オシムが祖国と教え子たちにもたらしたもの。50年来の友人記者が激動の人生を振り返る

  • ズドラフコ・レイチ●文 text by Zdravko Reic
  • 利根川 晶子●翻訳 translation by Tonegawa Akiko

ストイコビッチが語るオシム

 たとえばW杯前の親善試合でスペインに勝った時、チームみんなで乾杯をして勝利を祝った。しかしベオグラードの記者は、空の酒のボトルの写真を撮り、こんなキャプションをつけて新聞に載せた。「オシムはいったいどれだけ飲んだ?」。まるで彼が酒浸りであるかのように報道したのだ。

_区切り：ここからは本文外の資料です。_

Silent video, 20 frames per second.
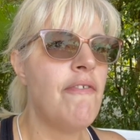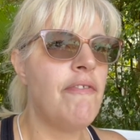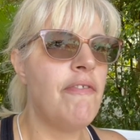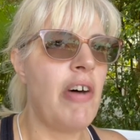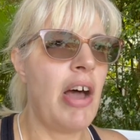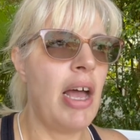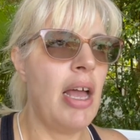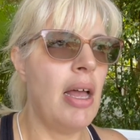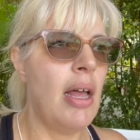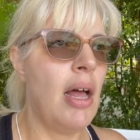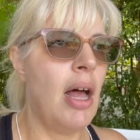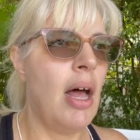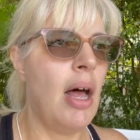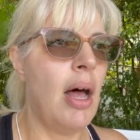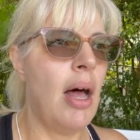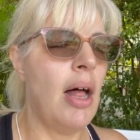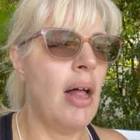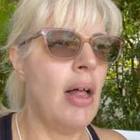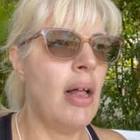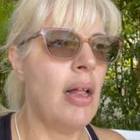
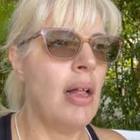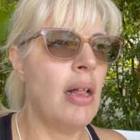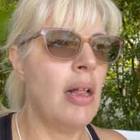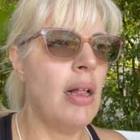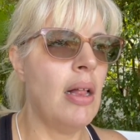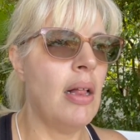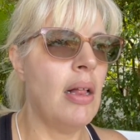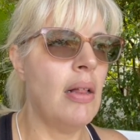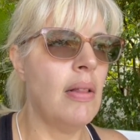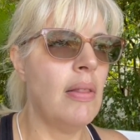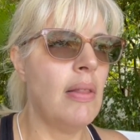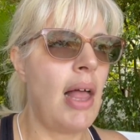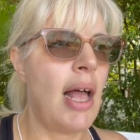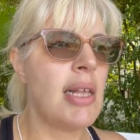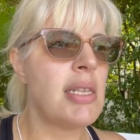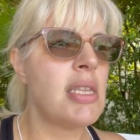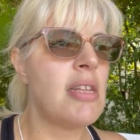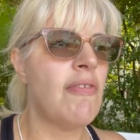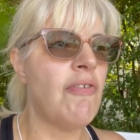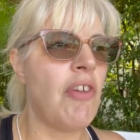
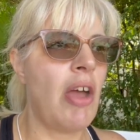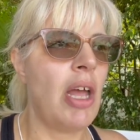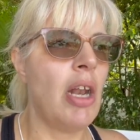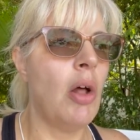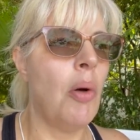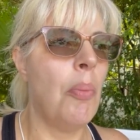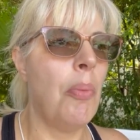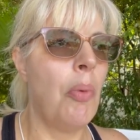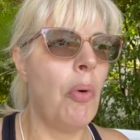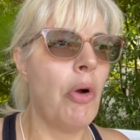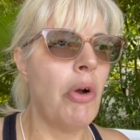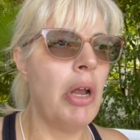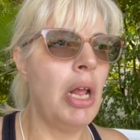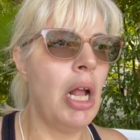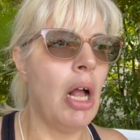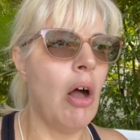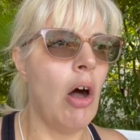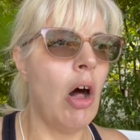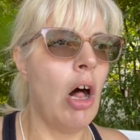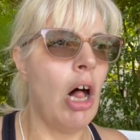last and final
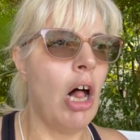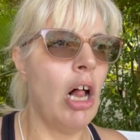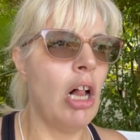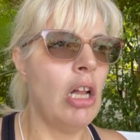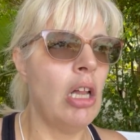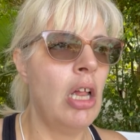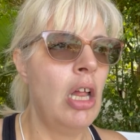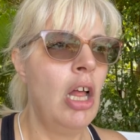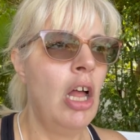boarding call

 他の代表監督と同じように、彼も記者に率直に話すことを危険と感じるようになってしまったのだろう。それでも私たち旧知の記者との交流は続き、それは私たちの国が分かれてしまった後も続いた。夏のバカンスをともに過ごしたこともあった。

 彼も私も、長く続いていたユーゴスラビアの紛争に翻弄されることは多かった。多くの民族が集まるユーゴスラビアは常に多くの問題をはらんでいた。

「ユーゴスラビアという国がバラバラでなければ、そしてもう少しの運があれば(これはもちろん準々決勝でディエゴ・マラドーナのアルゼンチンとあたったことを指す)、私の代表は90年のイタリアW杯で優勝していただろう」

 イビチャはことあるごとにそう嘆いていた。

 ピクシーことドラガン・ストイコビッチは、現在セルビアの代表監督であるが、彼は現役時代、イビチャのお気に入りの選手だった。彼もまた言う。

「イタリアW杯での我々は本当にポテンシャルの高いチームだった。準々決勝でアルゼンチンにあたったのは本当にアンラッキーだった。対戦カードだけでなく、我々はほとんどの時間を10人でプレーしなければいけなかった。それでも我々は延長まで互角に戦ったが、PK戦で敗れてしまった。オシムは偉大な監督であり、なにより策略家だった。

 92年に彼がユーゴスラビア代表監督の座を退くと涙を流しながら公表したことは、今でも忘れない。我々はすでにその数週間後に始まるヨーロッパ選手権への出場を決めていたが、彼は故郷のサラエボに爆弾を落とすベオグラードの政府に、もう我慢できなくなっていた」

 イビチャは多くの外国のチームの監督を務めてきたが、心の一部はいつもサラエボにあった。